WHAT YOU ARE ASKED TO DO ▸ Begin at the line with "about, but with" and set down each line exactly until the listing ends. Images stay out.

============

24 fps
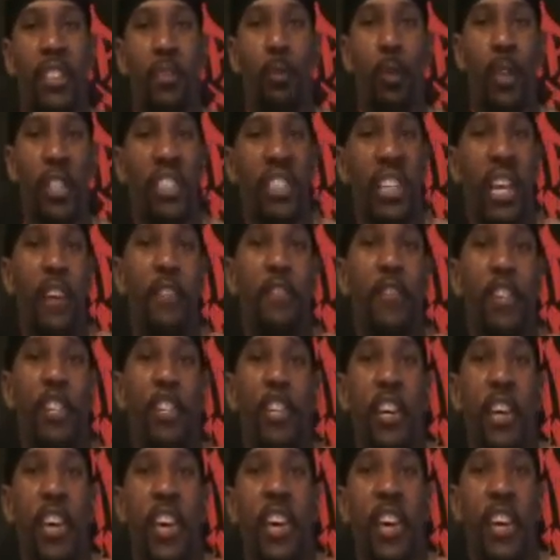what Sam
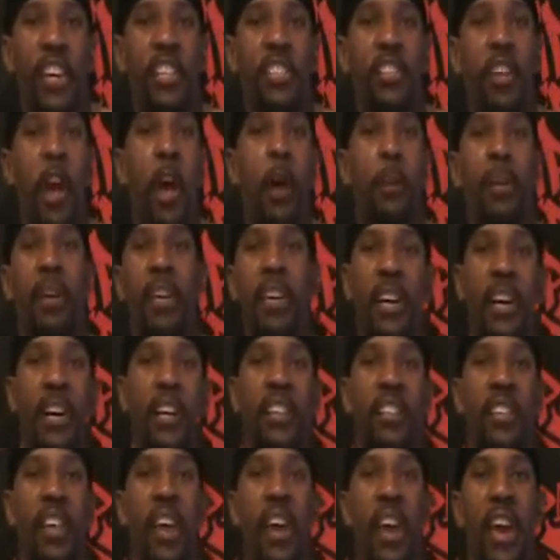Fisher is
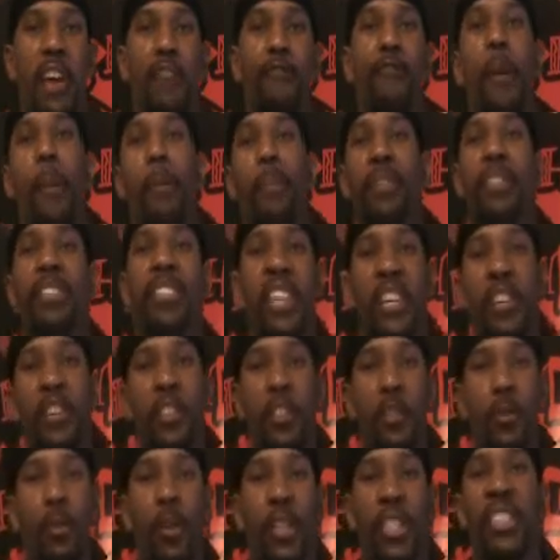because it represents
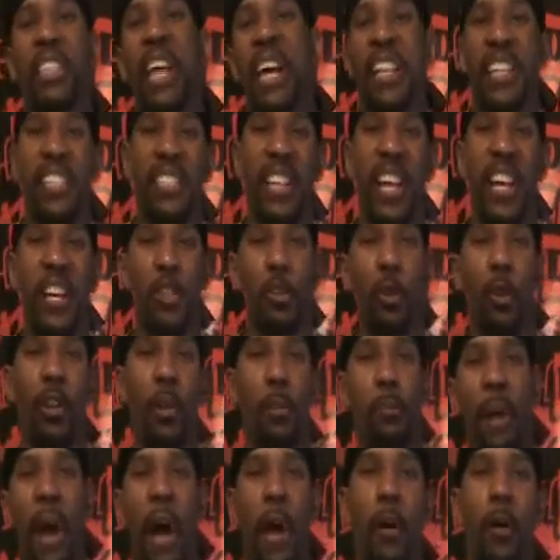what Solid Snake is all
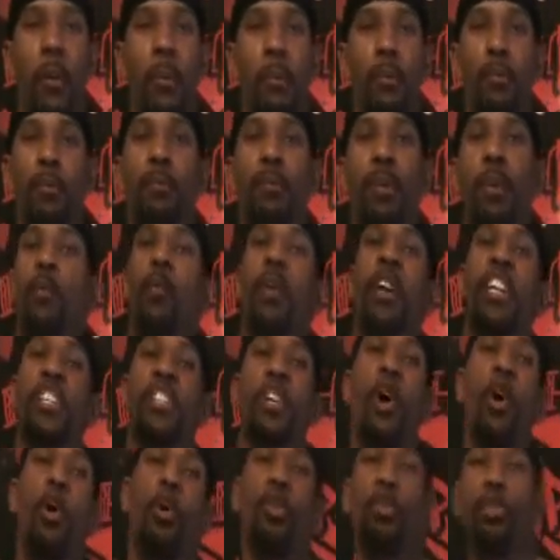about, but with
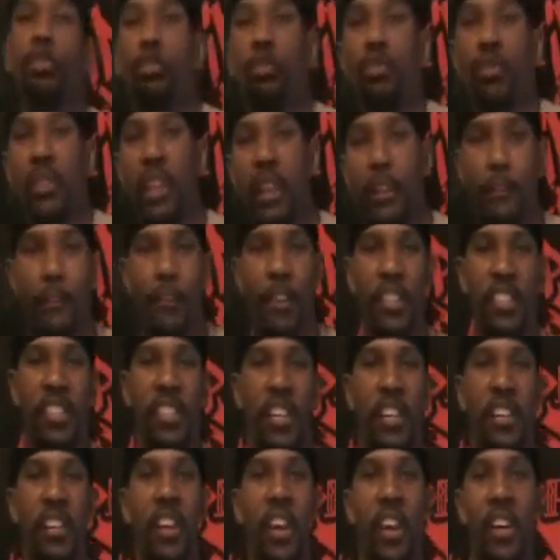its own little difference
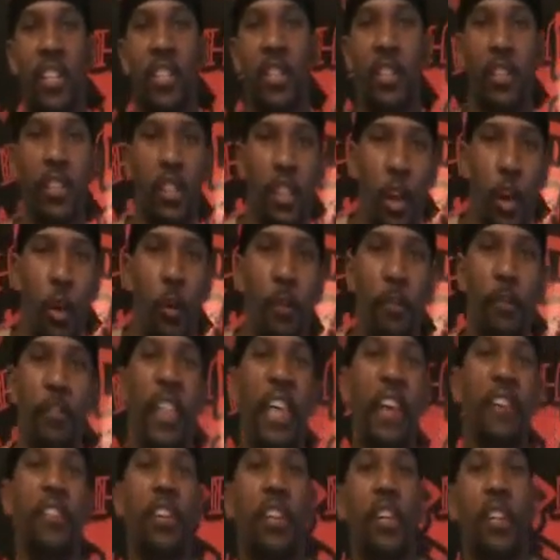in, you know,
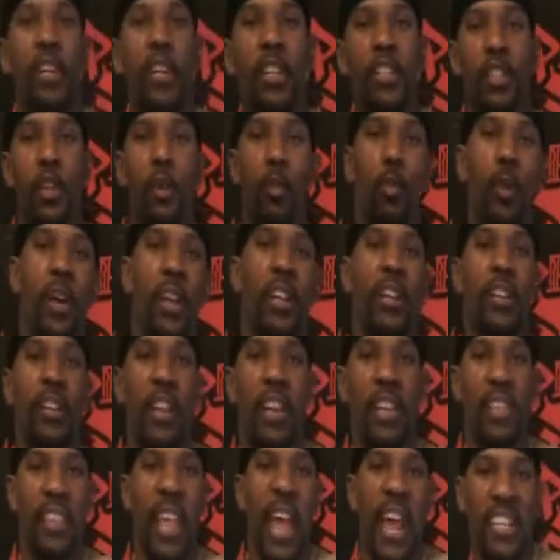flavor to what
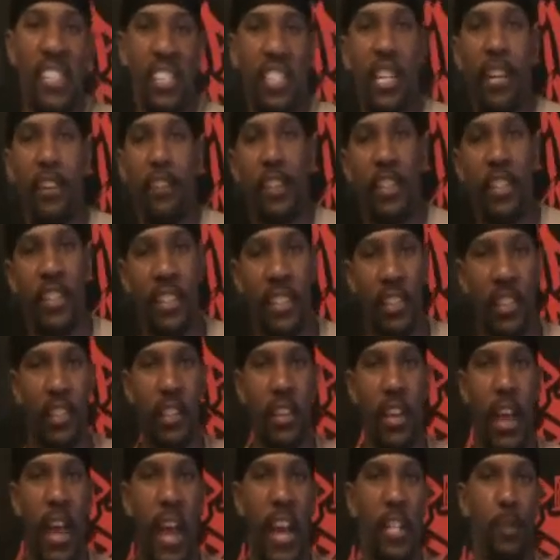that series
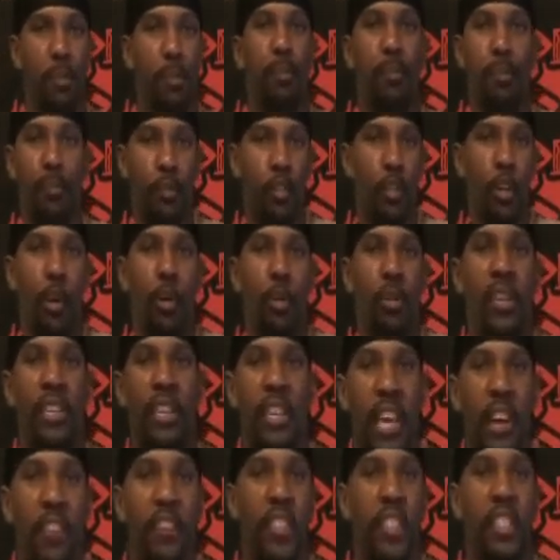has, you know,
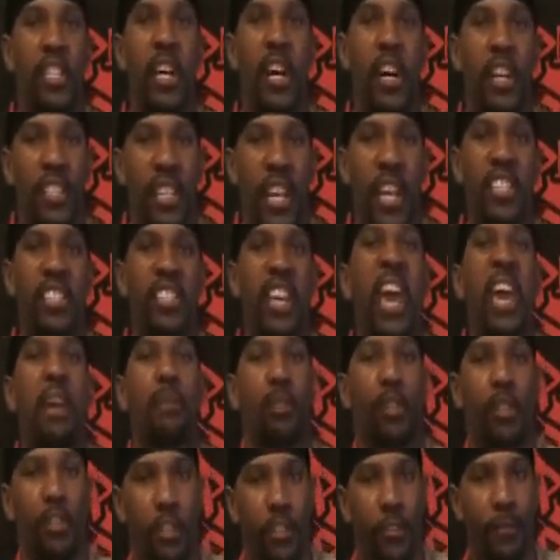given to us as
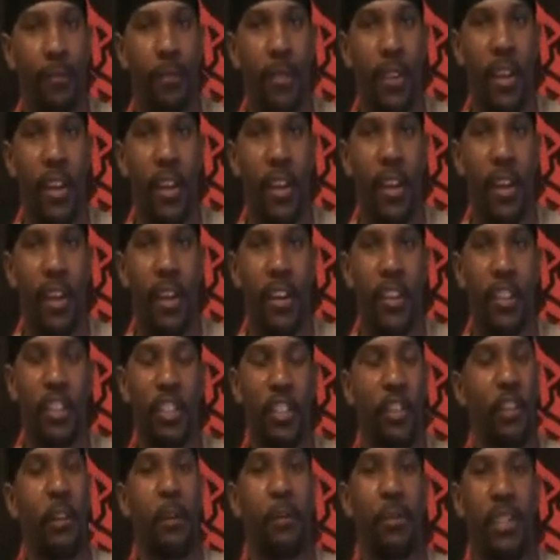gamers.
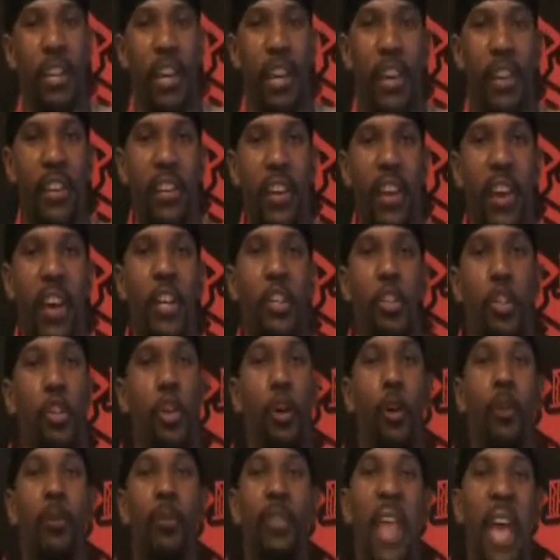See what I'm saying?
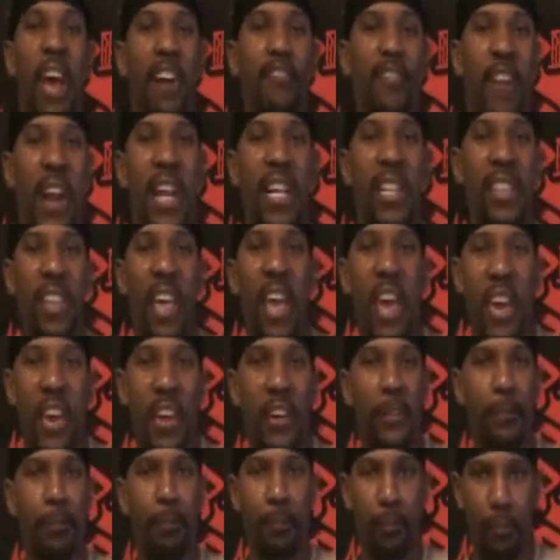So that right
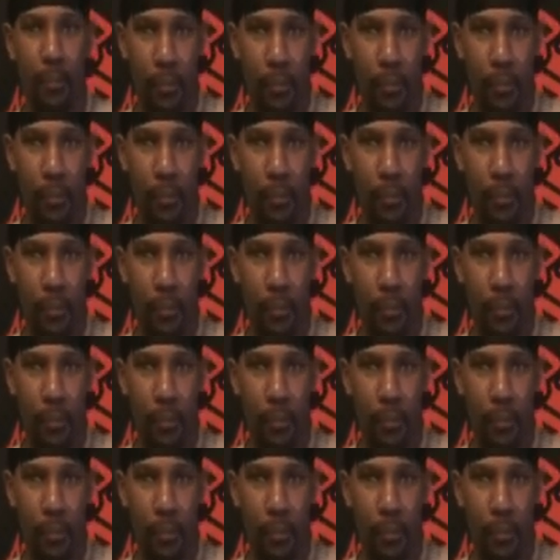there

============

RESPONSE AREA ▸
about, but with
its own little difference
in, you know,
flavor to what
that series
has, you know,
given to us as
gamers.
See what I'm saying?
So that right
there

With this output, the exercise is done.